Collected data:
· · ·

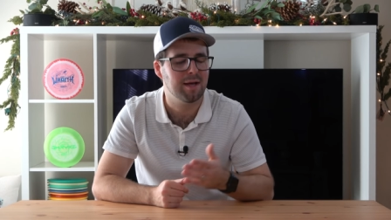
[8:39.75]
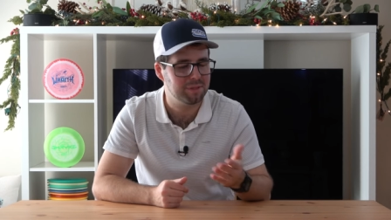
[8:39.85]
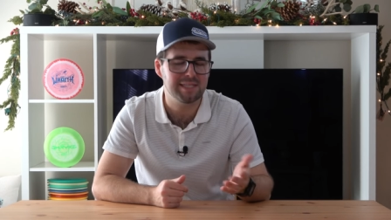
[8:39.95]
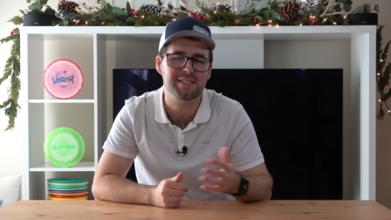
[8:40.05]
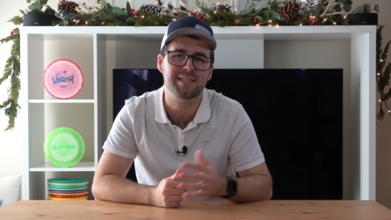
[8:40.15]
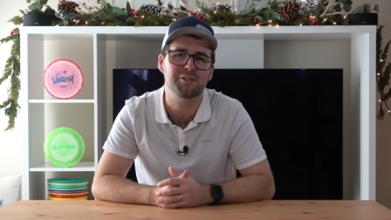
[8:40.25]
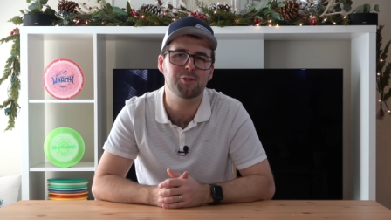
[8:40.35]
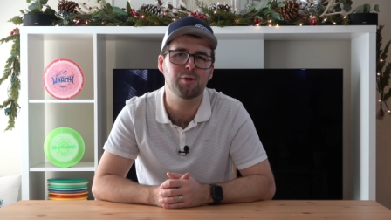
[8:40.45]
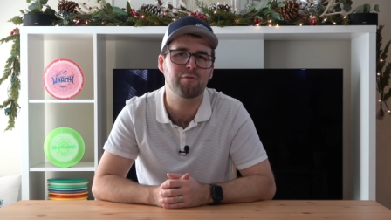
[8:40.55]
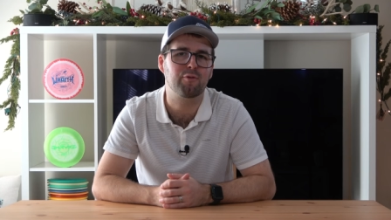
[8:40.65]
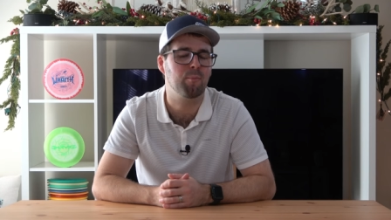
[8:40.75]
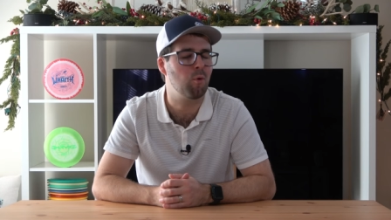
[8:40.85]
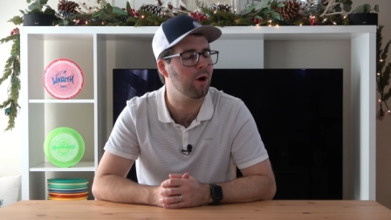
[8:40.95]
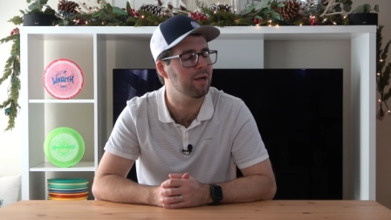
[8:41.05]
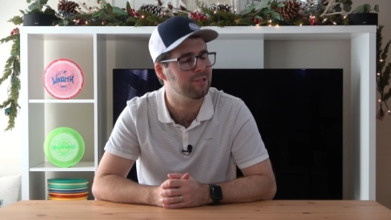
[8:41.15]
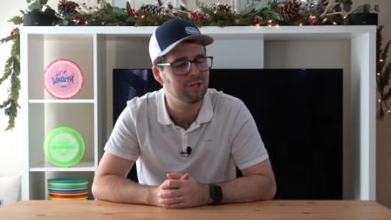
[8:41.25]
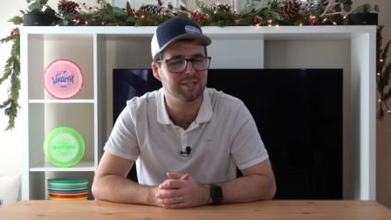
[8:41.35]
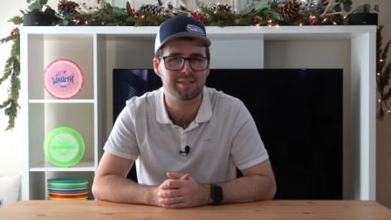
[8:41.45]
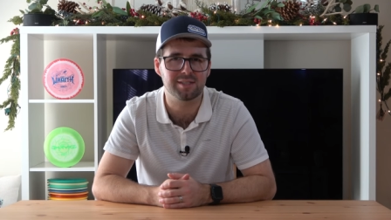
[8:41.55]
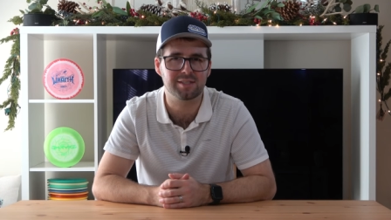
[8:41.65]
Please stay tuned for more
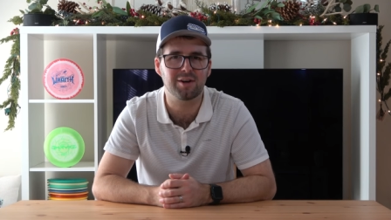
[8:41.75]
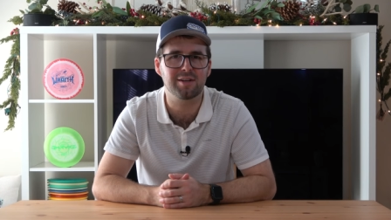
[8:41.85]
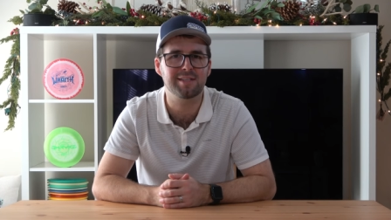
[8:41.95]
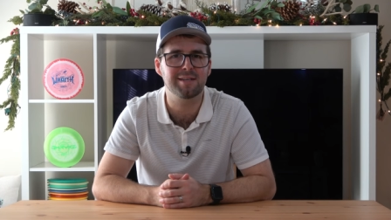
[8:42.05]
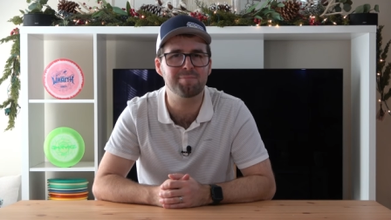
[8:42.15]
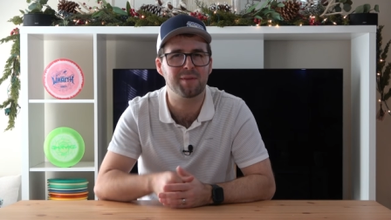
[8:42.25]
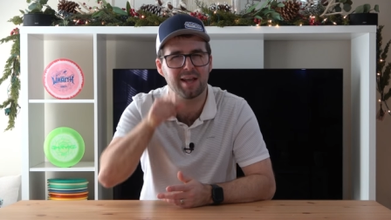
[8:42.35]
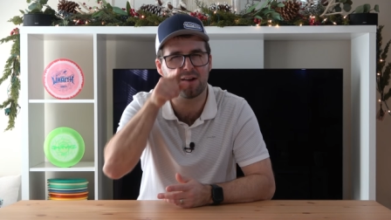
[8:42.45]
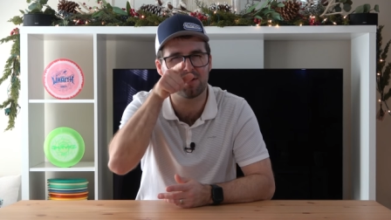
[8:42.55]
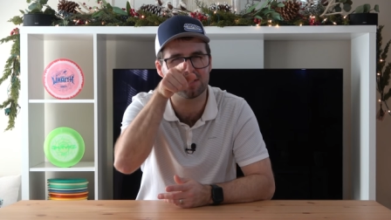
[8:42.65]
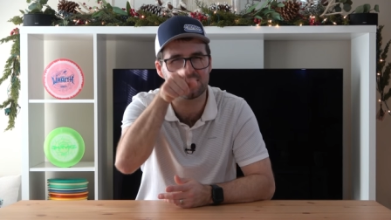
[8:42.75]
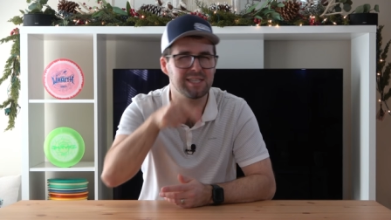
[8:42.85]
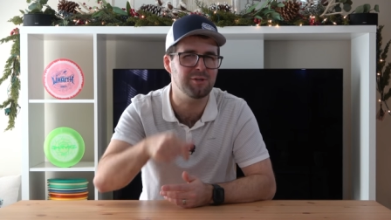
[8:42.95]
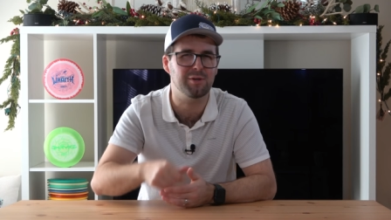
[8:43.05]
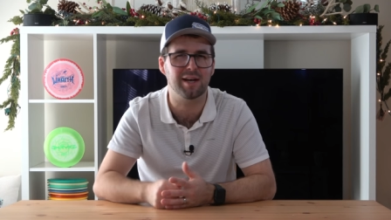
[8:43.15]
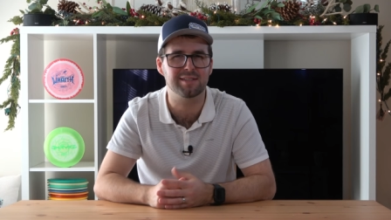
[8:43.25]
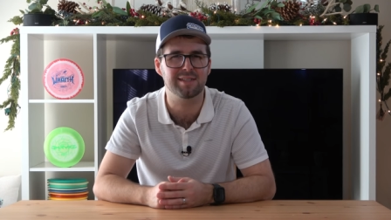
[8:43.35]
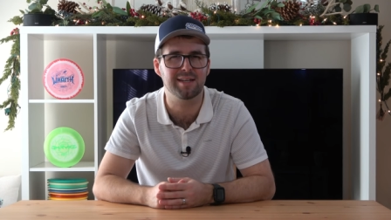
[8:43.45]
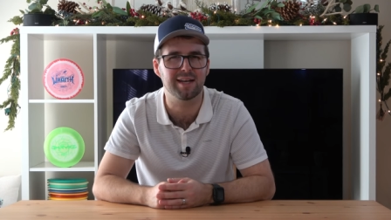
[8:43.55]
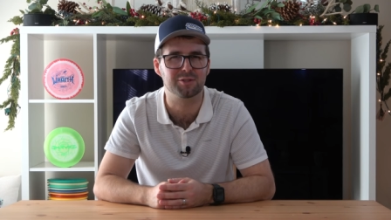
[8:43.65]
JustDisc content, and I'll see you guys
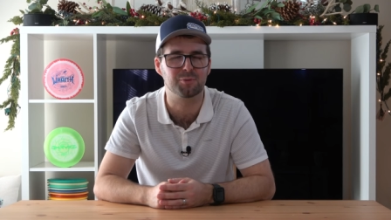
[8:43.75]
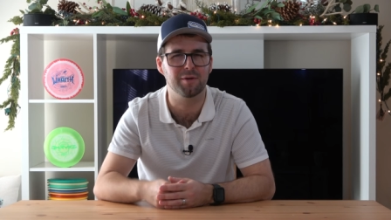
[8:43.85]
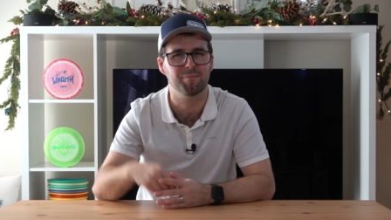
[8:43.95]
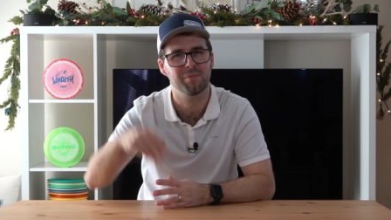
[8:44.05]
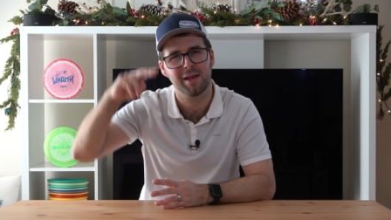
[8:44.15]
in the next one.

· · ·

EXERCISE REQUIREMENTS
All of the records above must be copied exactly, except for the pictures.

RESPONSE FOR THIS EXERCISE
[8:39.75]
[8:39.85]
[8:39.95]
[8:40.05]
[8:40.15]
[8:40.25]
[8:40.35]
[8:40.45]
[8:40.55]
[8:40.65]
[8:40.75]
[8:40.85]
[8:40.95]
[8:41.05]
[8:41.15]
[8:41.25]
[8:41.35]
[8:41.45]
[8:41.55]
[8:41.65]
Please stay tuned for more
[8:41.75]
[8:41.85]
[8:41.95]
[8:42.05]
[8:42.15]
[8:42.25]
[8:42.35]
[8:42.45]
[8:42.55]
[8:42.65]
[8:42.75]
[8:42.85]
[8:42.95]
[8:43.05]
[8:43.15]
[8:43.25]
[8:43.35]
[8:43.45]
[8:43.55]
[8:43.65]
JustDisc content, and I'll see you guys
[8:43.75]
[8:43.85]
[8:43.95]
[8:44.05]
[8:44.15]
in the next one.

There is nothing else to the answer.